═════ STUDY MATERIAL ═════
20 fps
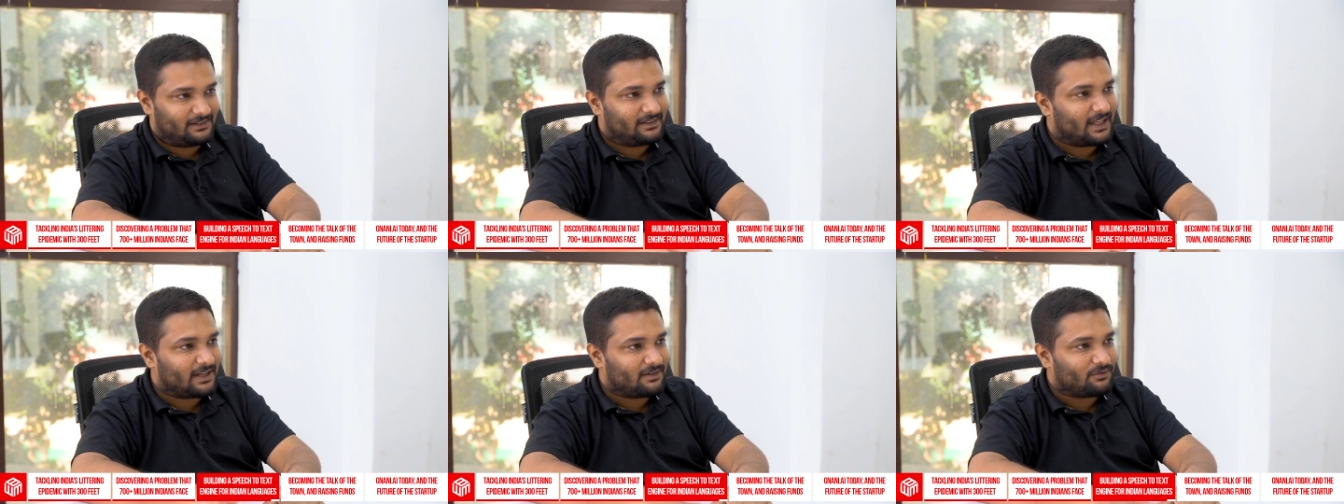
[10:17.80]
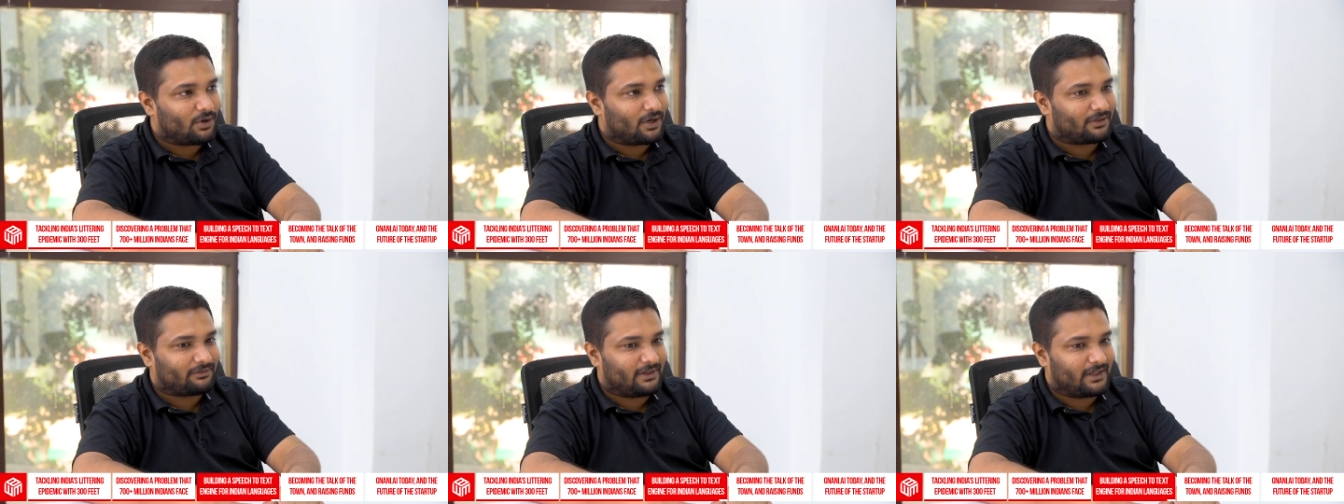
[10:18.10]
Then
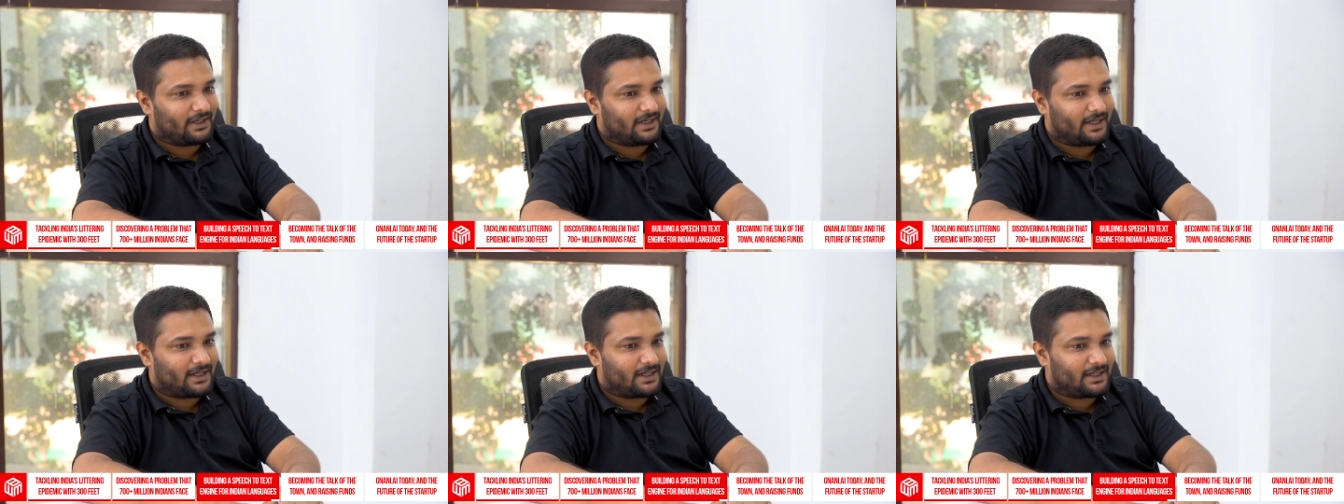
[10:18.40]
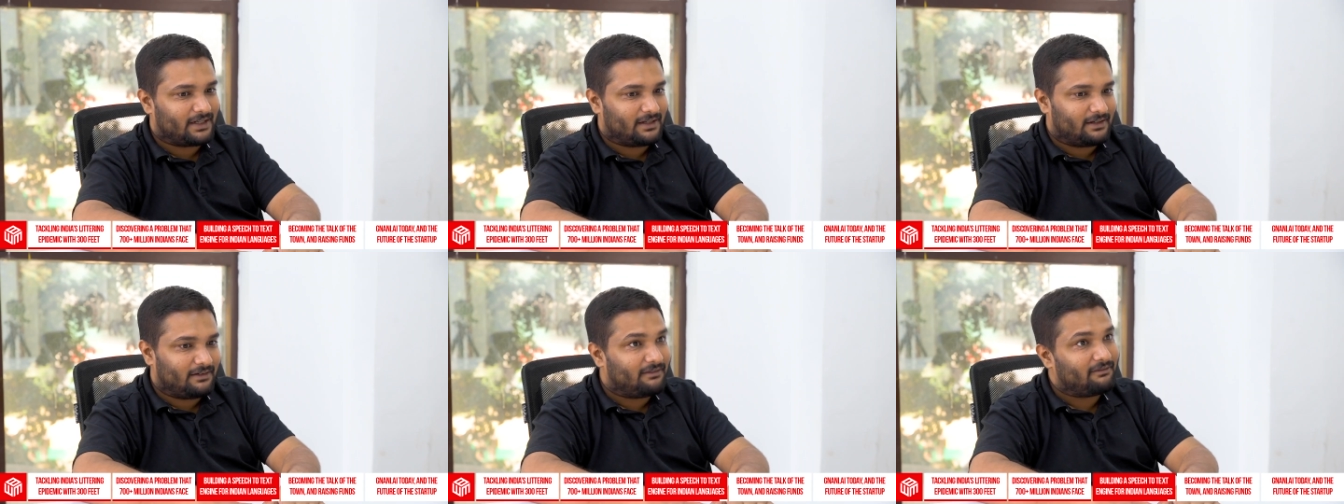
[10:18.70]
what we
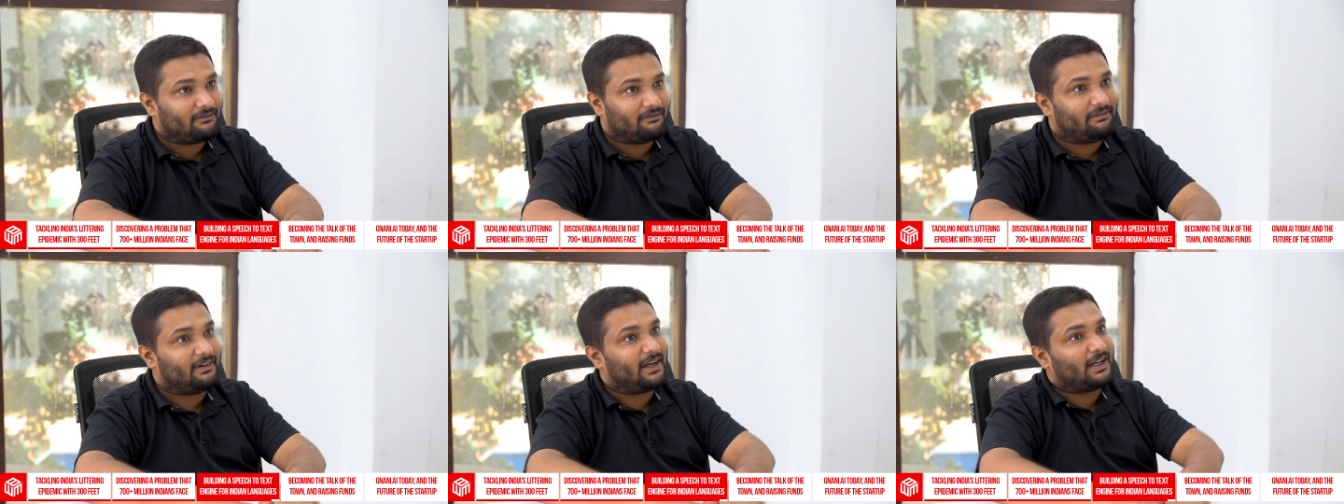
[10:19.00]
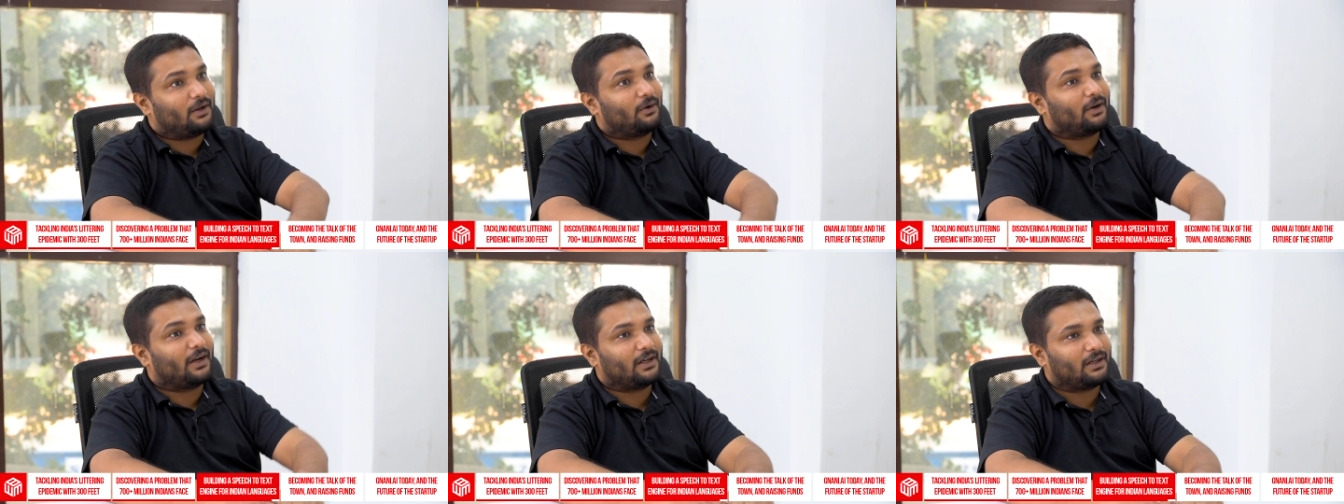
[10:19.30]
did, we
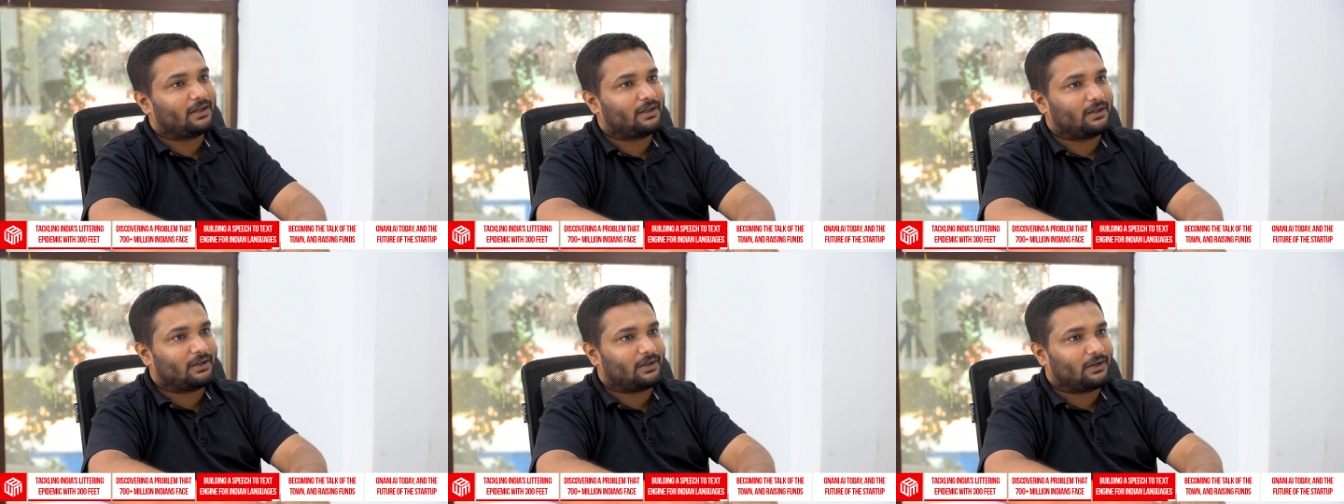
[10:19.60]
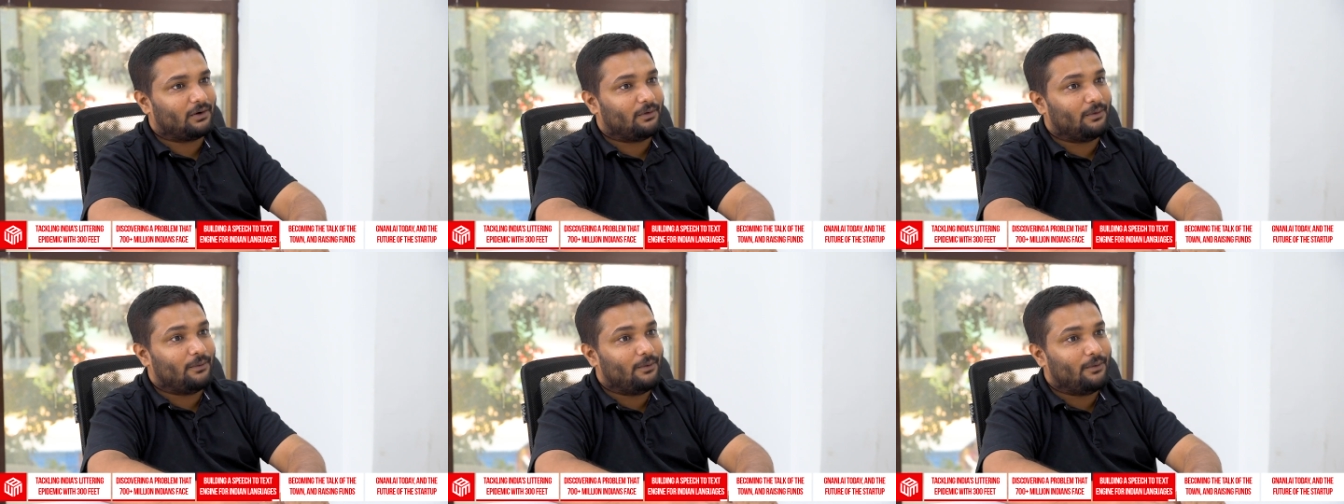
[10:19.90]
took it
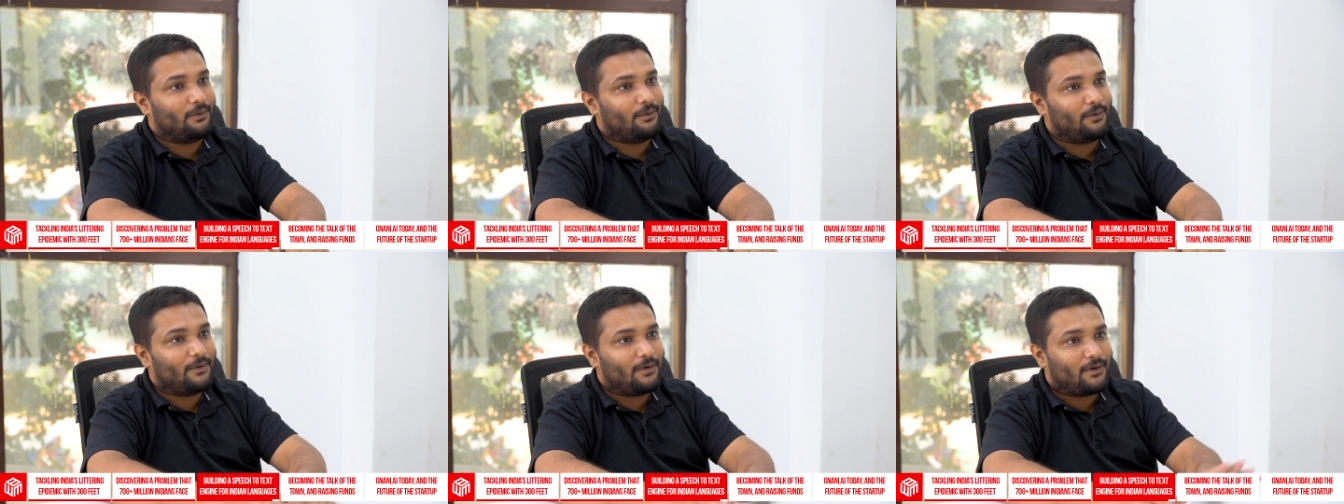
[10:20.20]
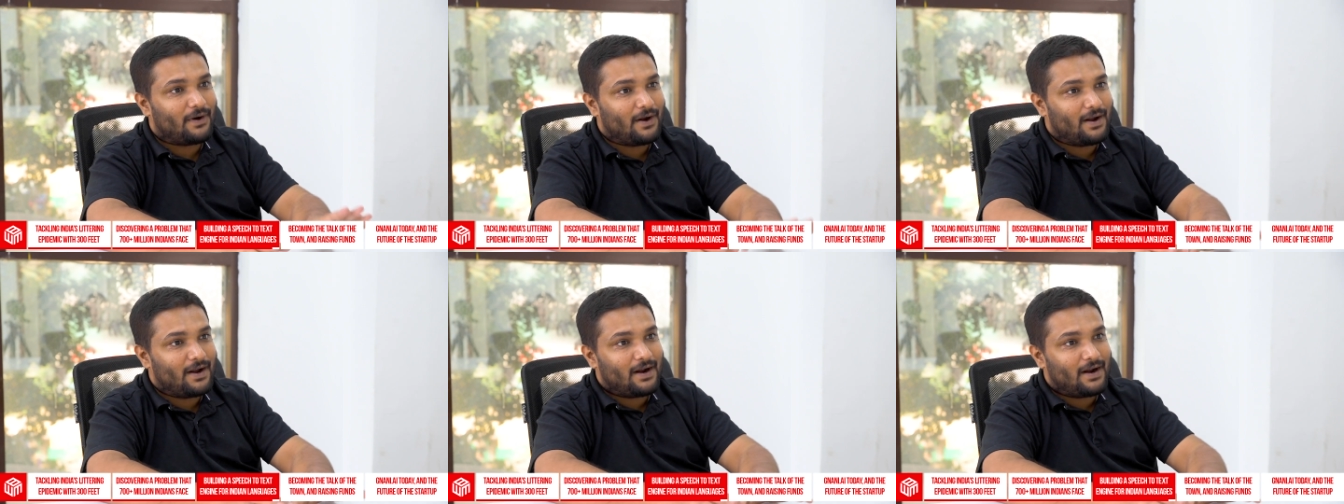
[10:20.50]
to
═════
▶ **ACTIVITY**
What is needed is an exact printout of every record above, with the pictures left out.

▶ **THE COMPLETED TASK**
20 fps
[10:17.80]
[10:18.10]
Then
[10:18.40]
[10:18.70]
what we
[10:19.00]
[10:19.30]
did, we
[10:19.60]
[10:19.90]
took it
[10:20.20]
[10:20.50]
to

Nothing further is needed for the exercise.